The placement of the electrodes has also been refined, making ECT much safer, according to William Narrow, MD, the APA's associate director of research.

"ECT does not cause brain damage," Dr. Devanand says. "Memory loss today is very limited in most cases, and the loss is patchy and primarily for events during and just before and following the ECT course. So the patient may not remember one of the nurses on the ward but will recognize the other nurses."

The treatment is very effective in the short term, Dr. Narrow says. Roughly 80% to 95% of patients experience a full remission from their depression symptoms, he estimates, although some patients need repeat sessions to keep their severe depression from coming back. And unlike antidepressants, which can take weeks to kick in, some patients start experiencing improvement after their first one or two ECT treatments.

A Charged Debate

In 2009, the U.S. Government Accountability Office, which investigates and audits government agencies, urged the FDA to lift the grandfather clause that exempted ECT devices (and many other types of devices) from the FDA approval process.

Disability and mental health advocates welcomed this development as an opportunity for ECT to receive a long-overdue review of its safety and effectiveness. If the devices are reclassified, on the other hand, "the rigorous scientific safety investigation of these devices may never take place—preventing patients from making informed choices about their treatment," the DBSA wrote in a 2009 letter to the FDA.

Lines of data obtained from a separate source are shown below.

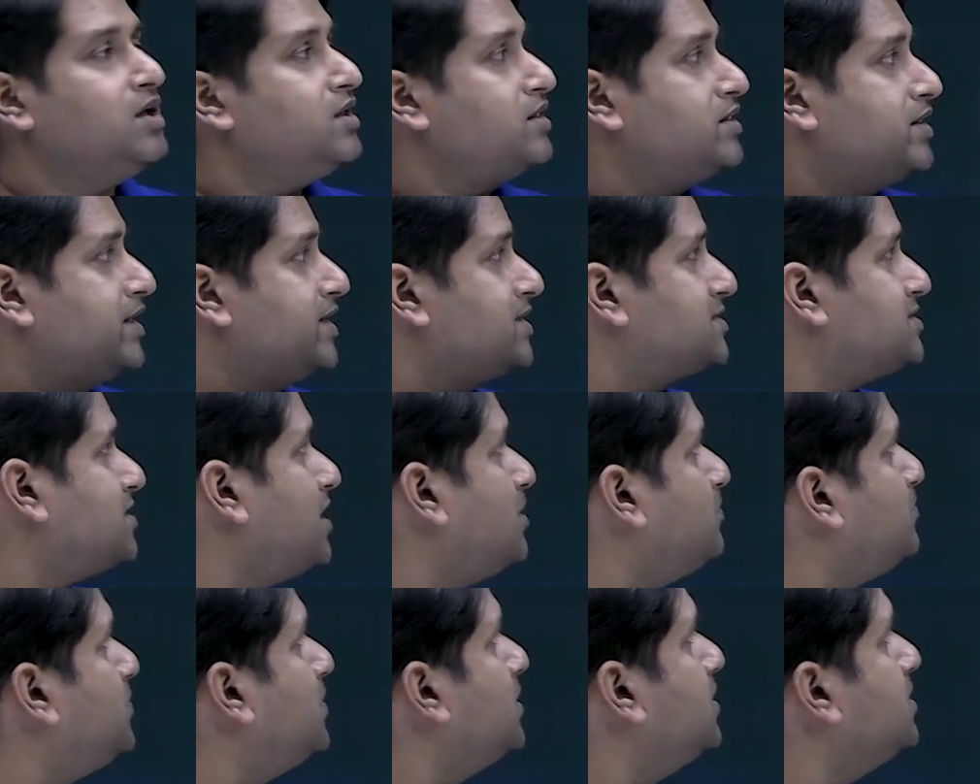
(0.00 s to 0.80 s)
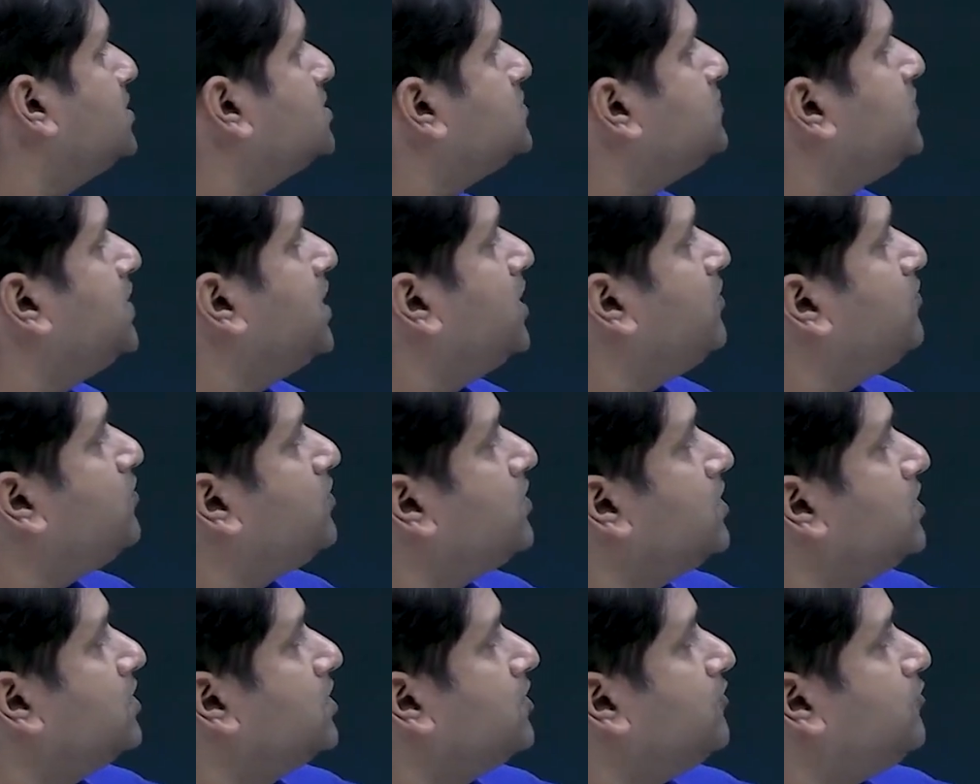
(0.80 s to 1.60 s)
The example is, we have
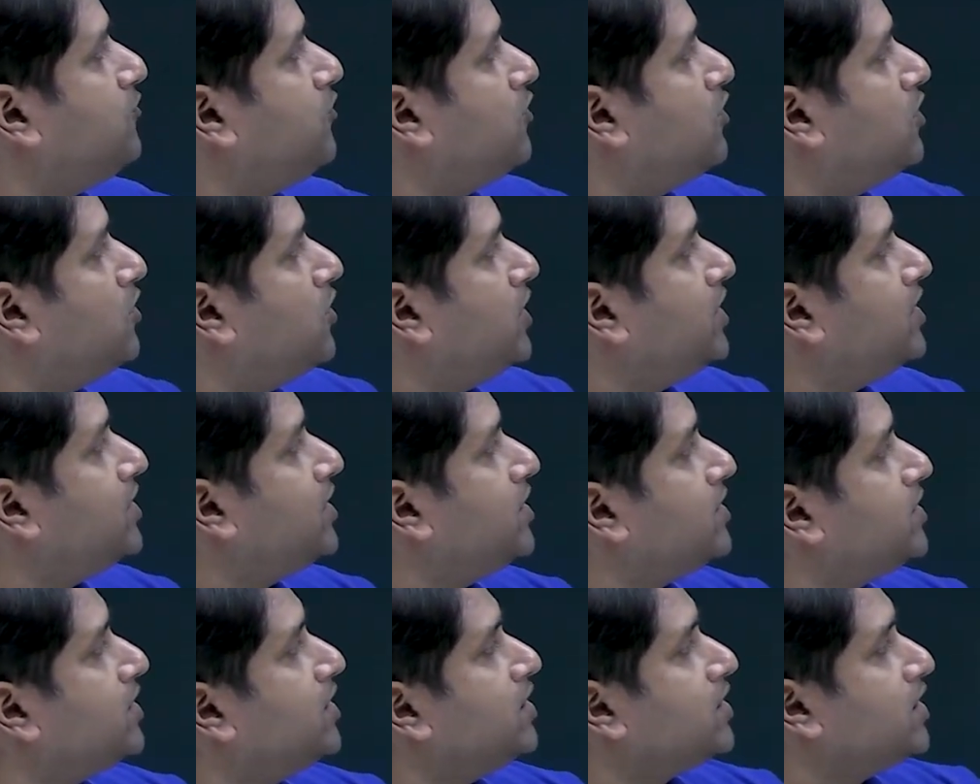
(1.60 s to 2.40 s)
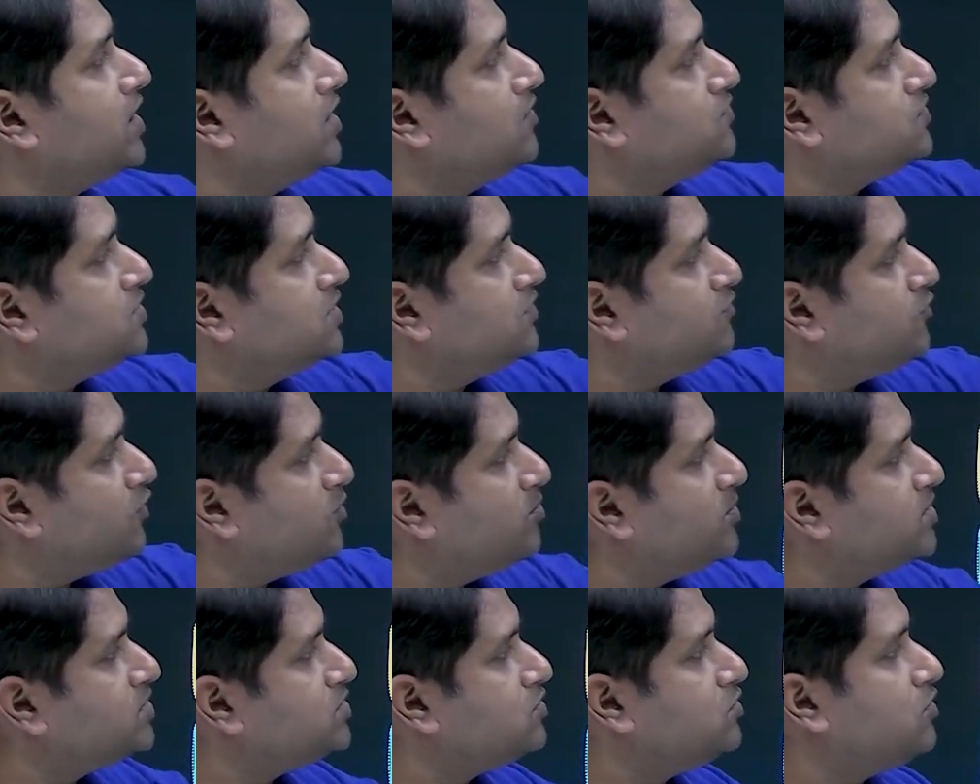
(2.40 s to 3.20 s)
the following data gives
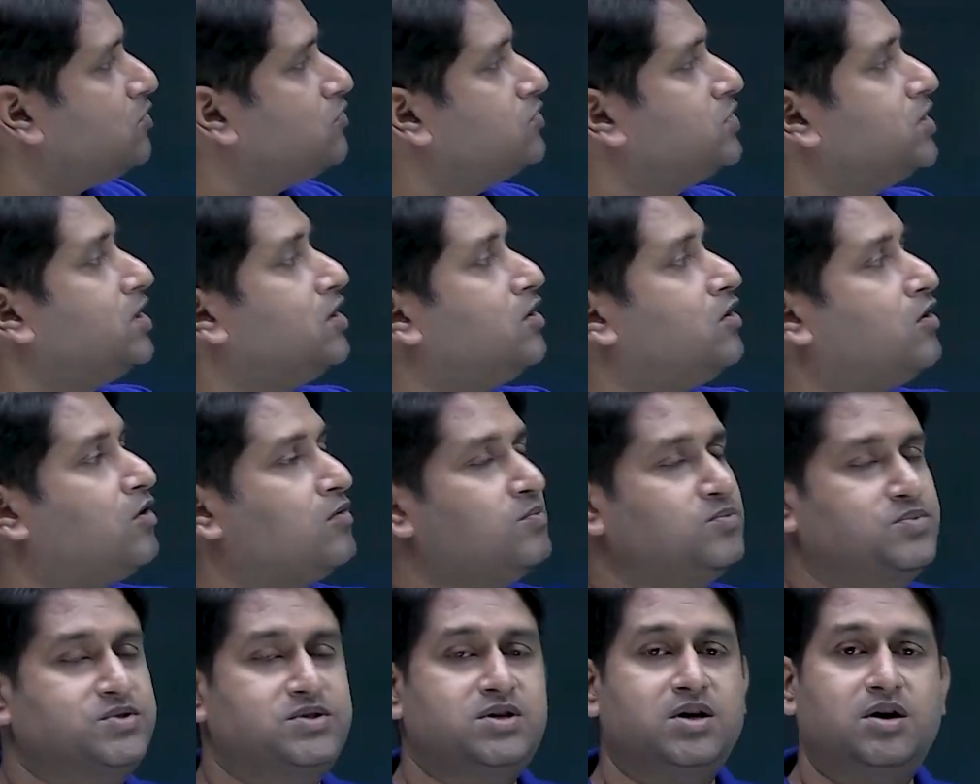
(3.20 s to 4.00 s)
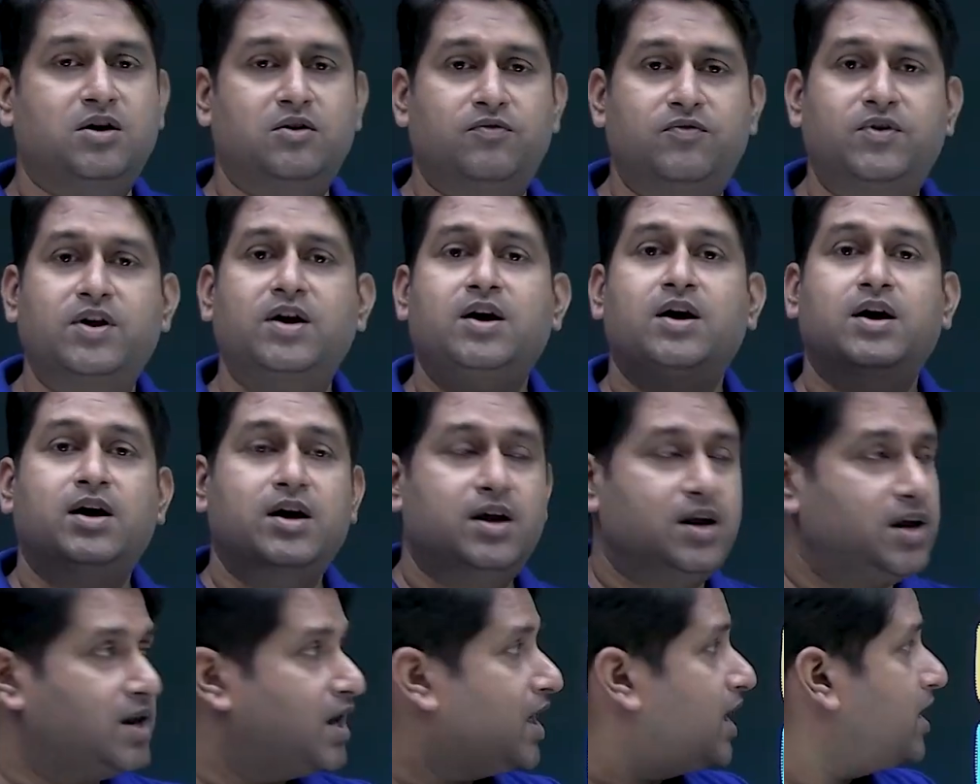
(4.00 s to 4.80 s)
information on the observed
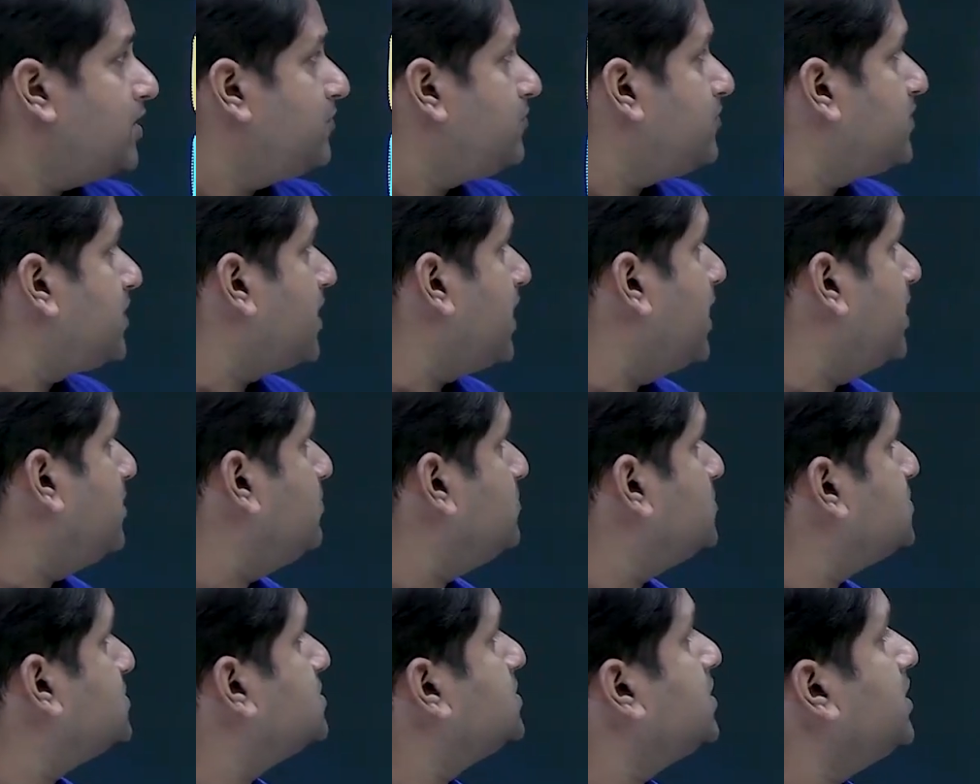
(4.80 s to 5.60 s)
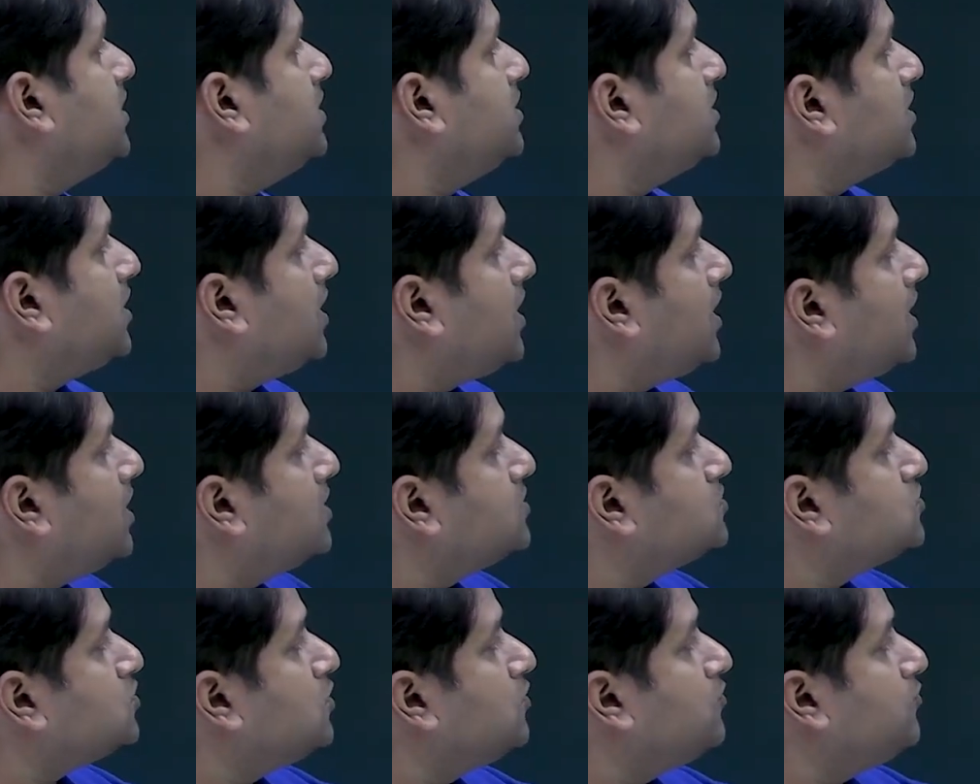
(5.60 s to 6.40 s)
lifetimes in
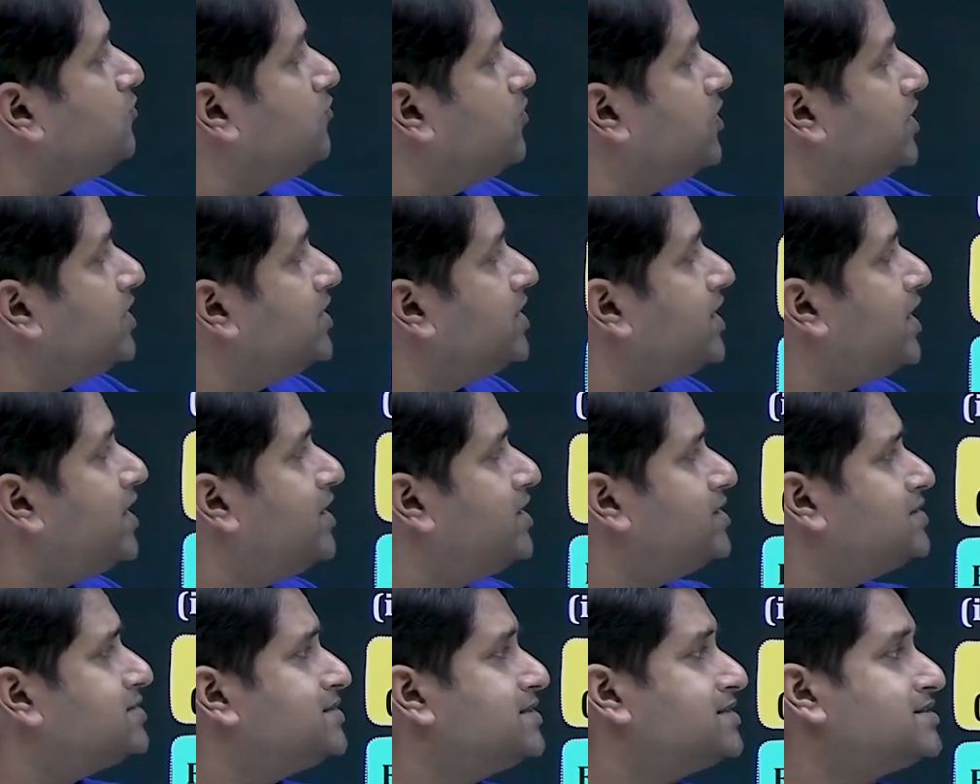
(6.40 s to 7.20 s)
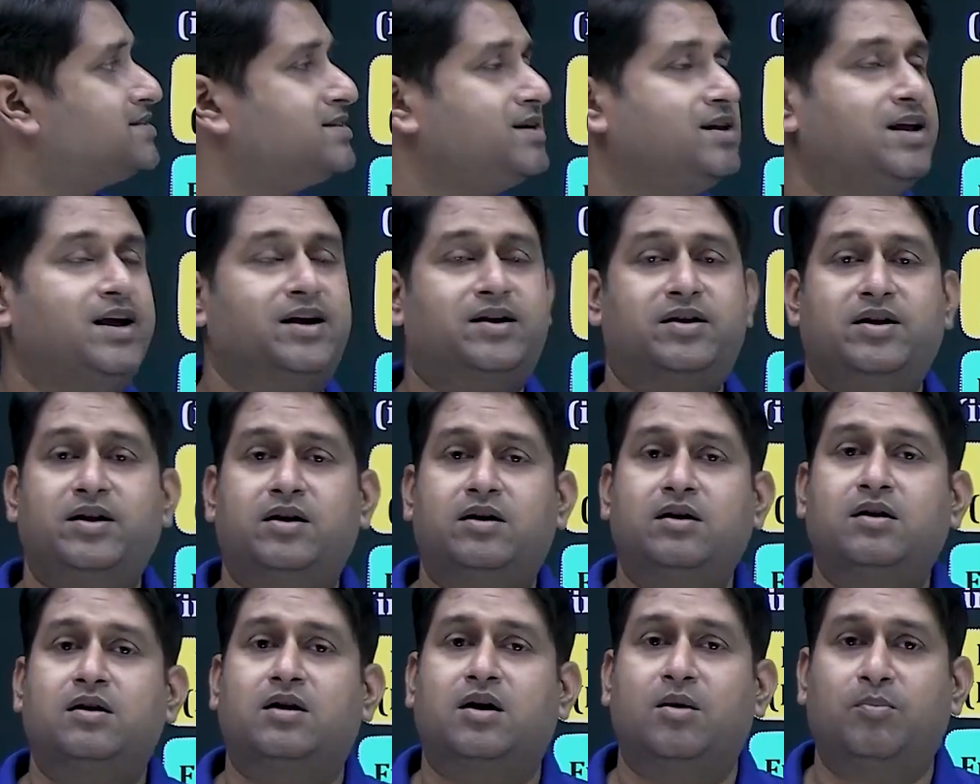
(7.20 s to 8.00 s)
hours of 196
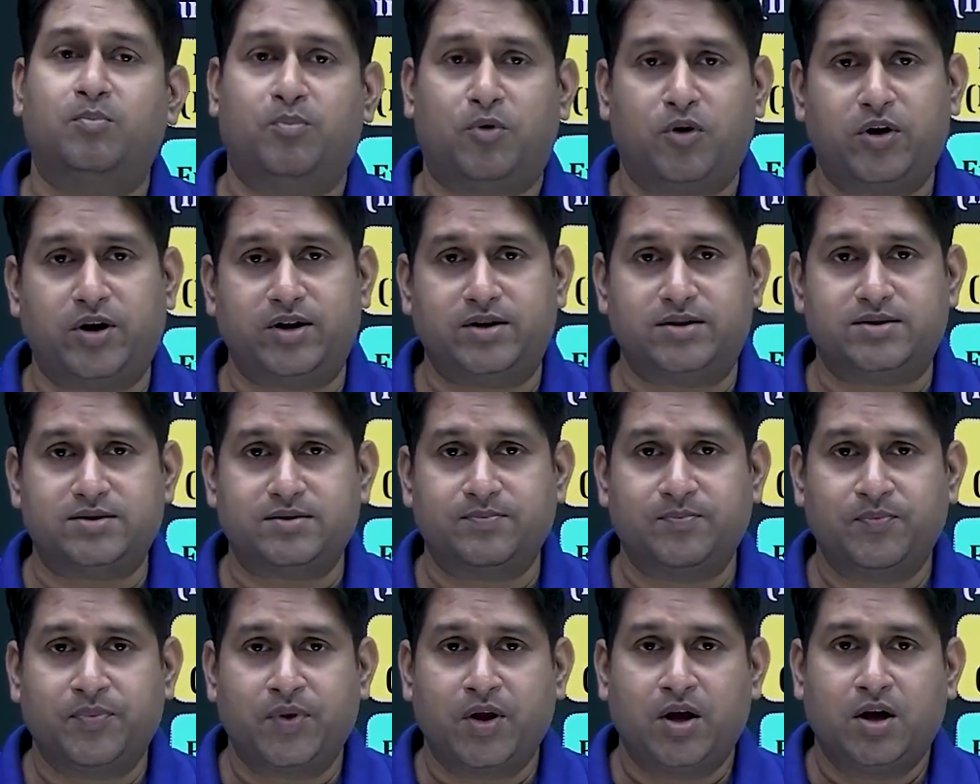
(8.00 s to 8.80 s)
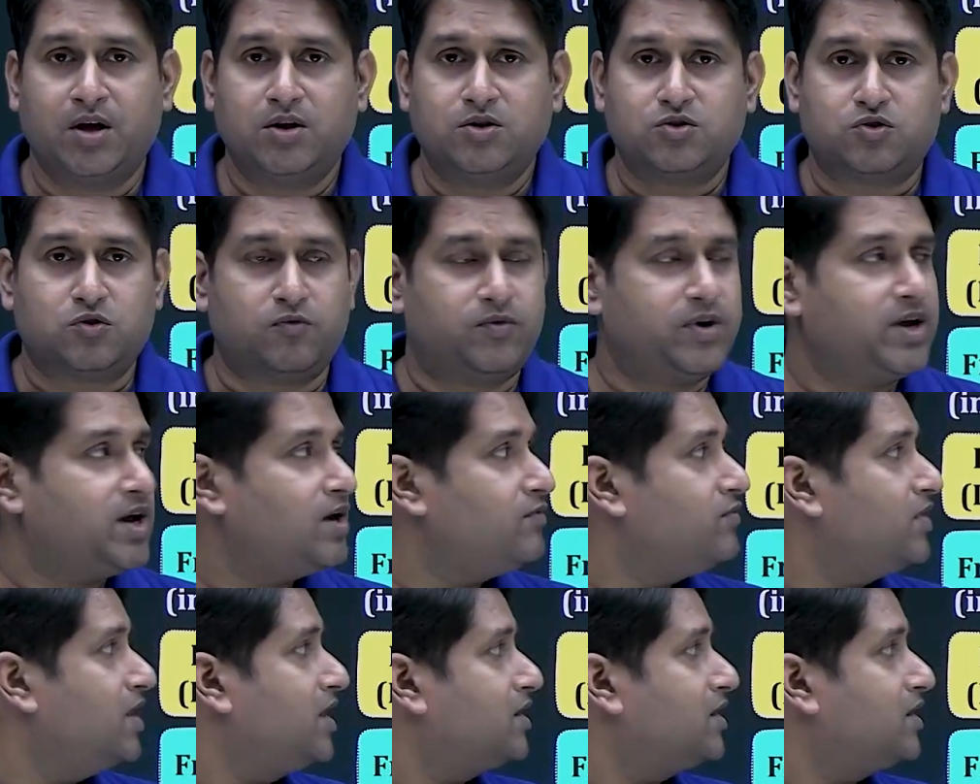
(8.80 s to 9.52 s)
electrical components. So we have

But the APA and other supporters of reclassification claim that ECT has been researched enough to address these concerns. "We have a growing body of evidence to support the fact that ECT is safe and effective," Dr. Narrow says. "We think it would be a waste of money and effort to go through a new application process because the amount of research that's already been done in the past 30 years is so great."

Nancy Koenigsberg, the legal director of Disability Rights New Mexico, one of many independent statewide disability agencies that have lined up against the reclassification of ECT devices, questions the quality of the existing research.

"There are concerns about who's done [the] studies and whether they are, in fact, appropriate scientific studies or whether they're pushed by the APA or pushed by manufacturers," Koenigsberg says. "We're calling into question…whether the studies are, in fact, unbiased studies."

The FDA's neurological devices advisory panel is scheduled to discuss ECT devices on January 27 and 28. An official decision from the FDA will come later.